More than 1,700 teachers and childcare providers were left in limbo as a result of “disproportionate” rules that disqualified them from working because they lived with someone with a criminal record.

Over the past two years, Ofsted received hundreds of unnecessary applications for waivers to continue at work after confusing teachers with so-called “disqualification by association” rules.

Introduced in 2014, the rules required anyone working with young children had to apply to Ofsted if they lived with anyone who had a spent conviction.

We know significant numbers of people have been unnecessarily suspended and some have lost their jobs as a result

New figures obtained by Schools Week show that 1,702 applications for waivers were submitted but only two were refused.

In total, 977 – more than half – were deemed unnecessary as the nature of the offence, or the role held by the applicant, meant a waiver wasn’t needed.

On Monday the government announced that as of September the rules will no longer apply to schools. They will remain in effect for childminders, a group the law was originally intended to cover.

The announcement was welcomed by Unlock, a charity representing people with criminal convictions.

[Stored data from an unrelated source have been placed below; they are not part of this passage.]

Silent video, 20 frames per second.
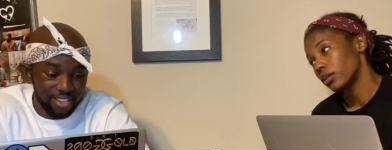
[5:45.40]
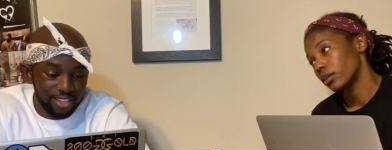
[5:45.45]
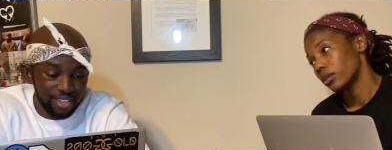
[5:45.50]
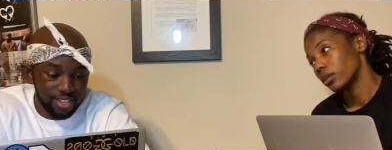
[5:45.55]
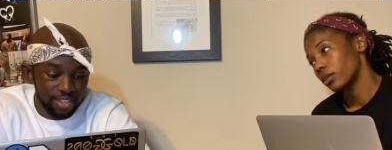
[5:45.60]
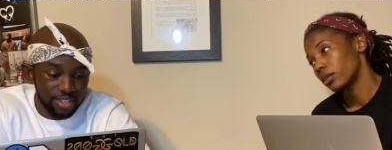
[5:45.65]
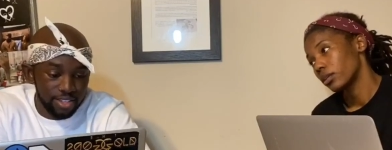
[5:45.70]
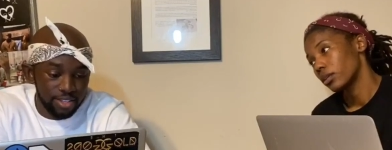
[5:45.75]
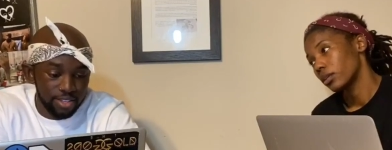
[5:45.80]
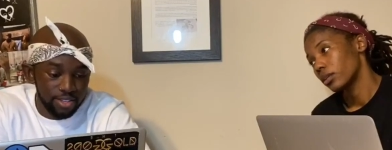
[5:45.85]

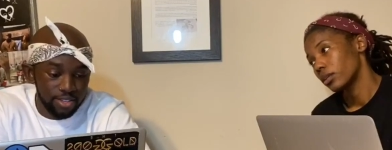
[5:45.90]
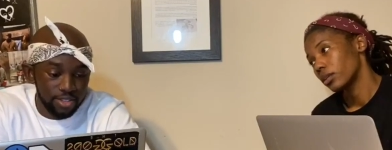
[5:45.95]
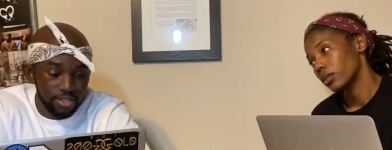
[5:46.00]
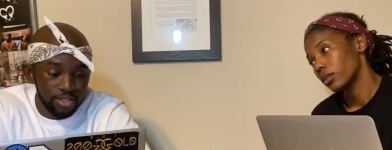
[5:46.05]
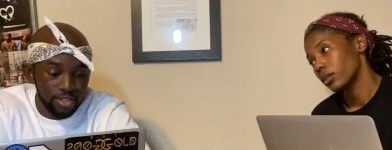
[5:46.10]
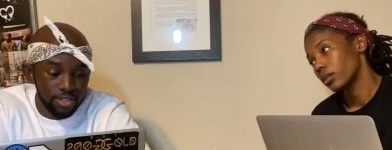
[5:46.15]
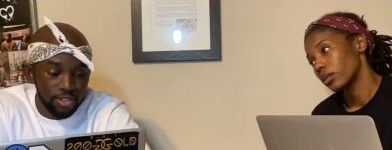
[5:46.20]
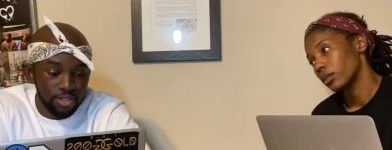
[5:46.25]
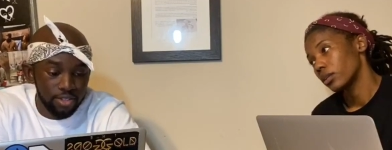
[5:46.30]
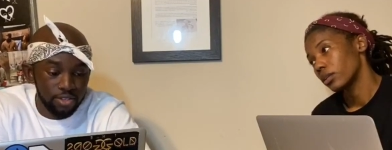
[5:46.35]

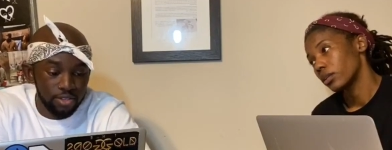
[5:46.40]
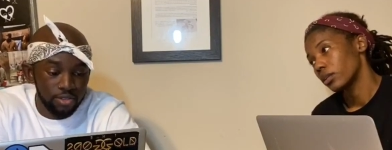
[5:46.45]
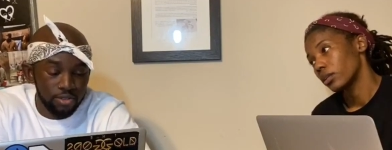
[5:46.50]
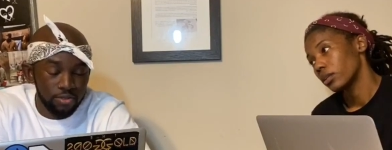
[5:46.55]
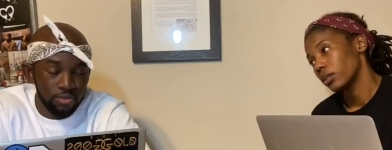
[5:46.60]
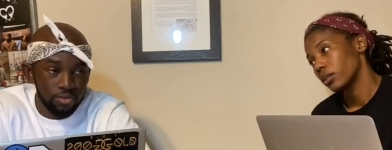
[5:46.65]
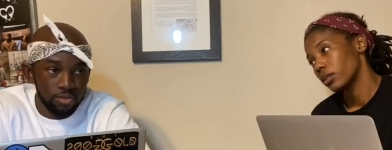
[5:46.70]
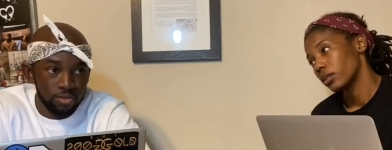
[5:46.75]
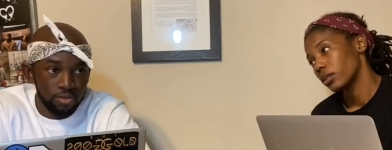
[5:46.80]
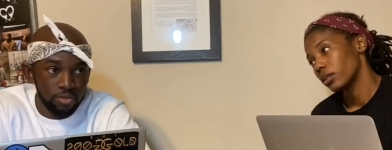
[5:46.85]

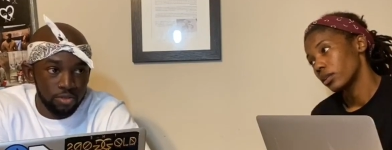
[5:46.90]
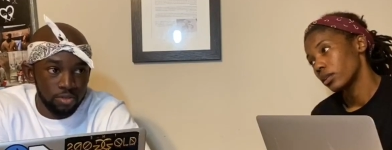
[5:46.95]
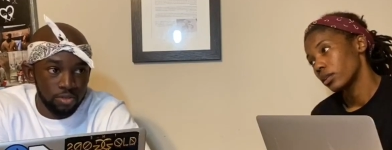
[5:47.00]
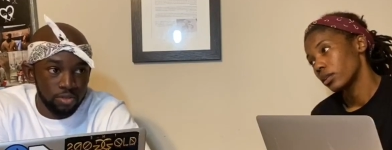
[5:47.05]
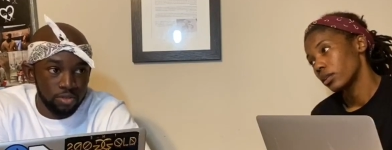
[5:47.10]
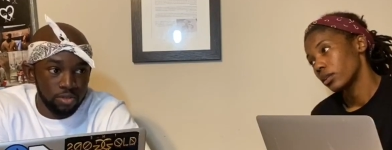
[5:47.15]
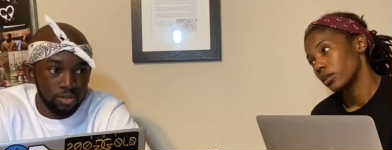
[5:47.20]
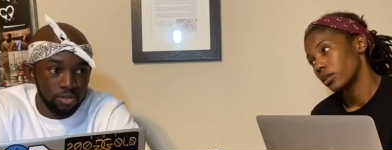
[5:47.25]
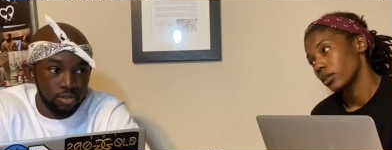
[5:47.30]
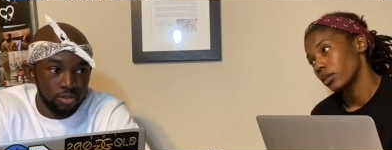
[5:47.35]

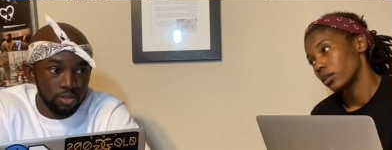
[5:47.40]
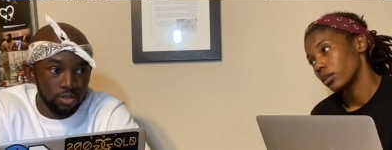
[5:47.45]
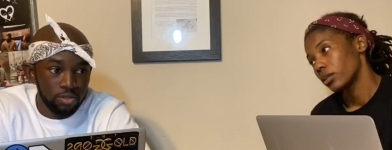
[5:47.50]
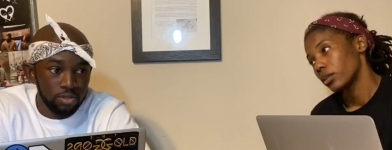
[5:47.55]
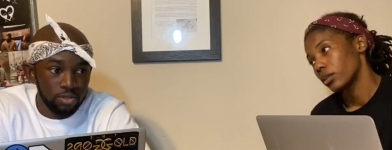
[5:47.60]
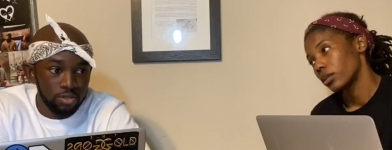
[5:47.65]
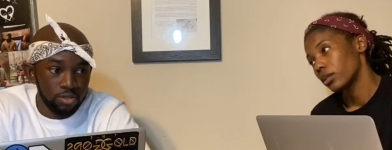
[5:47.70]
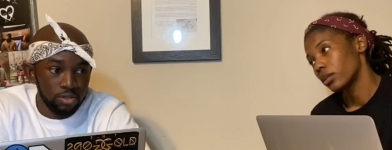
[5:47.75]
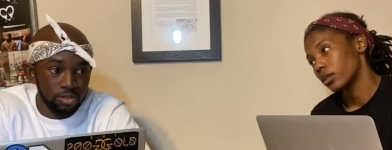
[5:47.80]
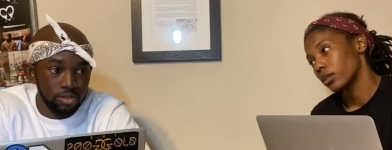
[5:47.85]

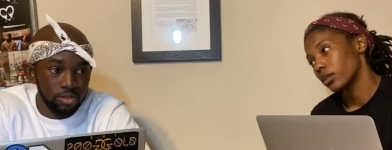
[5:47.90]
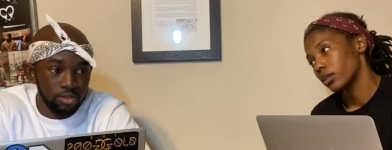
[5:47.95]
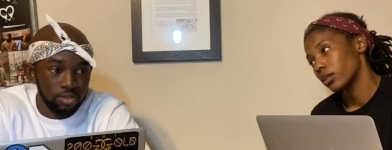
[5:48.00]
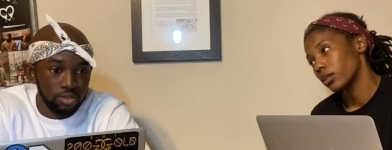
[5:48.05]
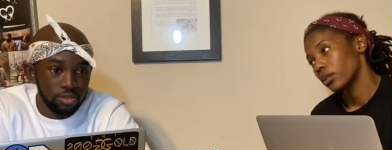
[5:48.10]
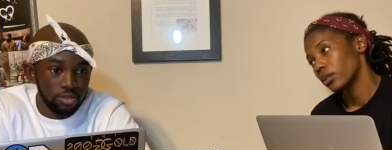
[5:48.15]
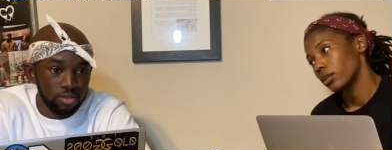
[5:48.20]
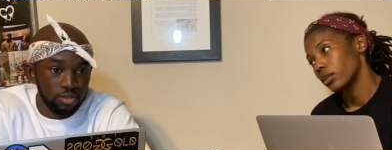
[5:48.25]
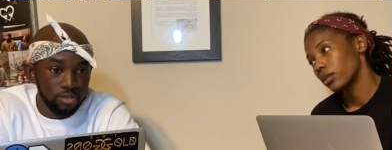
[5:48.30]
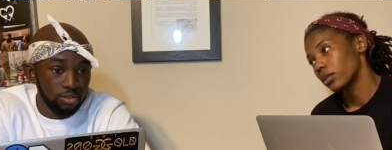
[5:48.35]

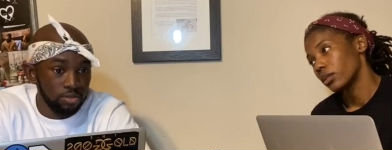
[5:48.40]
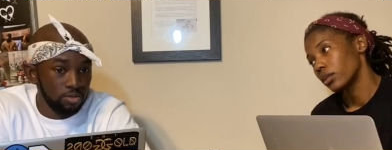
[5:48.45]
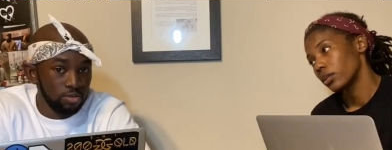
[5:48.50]
(silence)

“We’ve been calling for it to be scrapped for nearly four years because it did nothing to contribute towards safeguarding in schools. The arrangements were disproportionate, unfair and ineffective.

“Yet the fallout should not be underestimated – we know significant numbers of people have been unnecessarily suspended and some have lost their jobs as a result,” said the charity.

The rules caused distress as teachers, support staff and even headteachers who had done nothing wrong themselves were suspended from work and forced to wait for permission to return.

Confusion was particularly widespread because the list of crimes sparking a potential disqualification was long, but not considered to be exhaustive. Consequently many school leaders felt it important to err on the side of caution.

The government issued new guidance in early 2015, clarifying that only those working in an after-hours capacity could be barred from working.

The majority of applications (1,241) were made in the early days, but 459 have been made since January 2016.

In total, two applications were refused, 617 were granted and 77 were withdrawn. The rest were deemed unnecessary.

Christopher Stacey

Exempting schools from the rules was first mooted in a 2016 Department for Education consultation, following widespread criticism of the process. But the change has only just been instituted more than two years later.

The DfE said it was clear from the consultation responses “that there is a significant consensus that the current arrangements are widely considered unfair and that they represent a disproportionate response to the risk to children”.

Unison, which represents large numbers of early years staff, has urged schools to destroy any data they have collected on staff.

“They resulted in thousands of early years staff being needlessly suspended from work and added nothing to child protection measures,” said national education officer Ben Thomas.

He said schools should get rid of the information as a matter of urgency.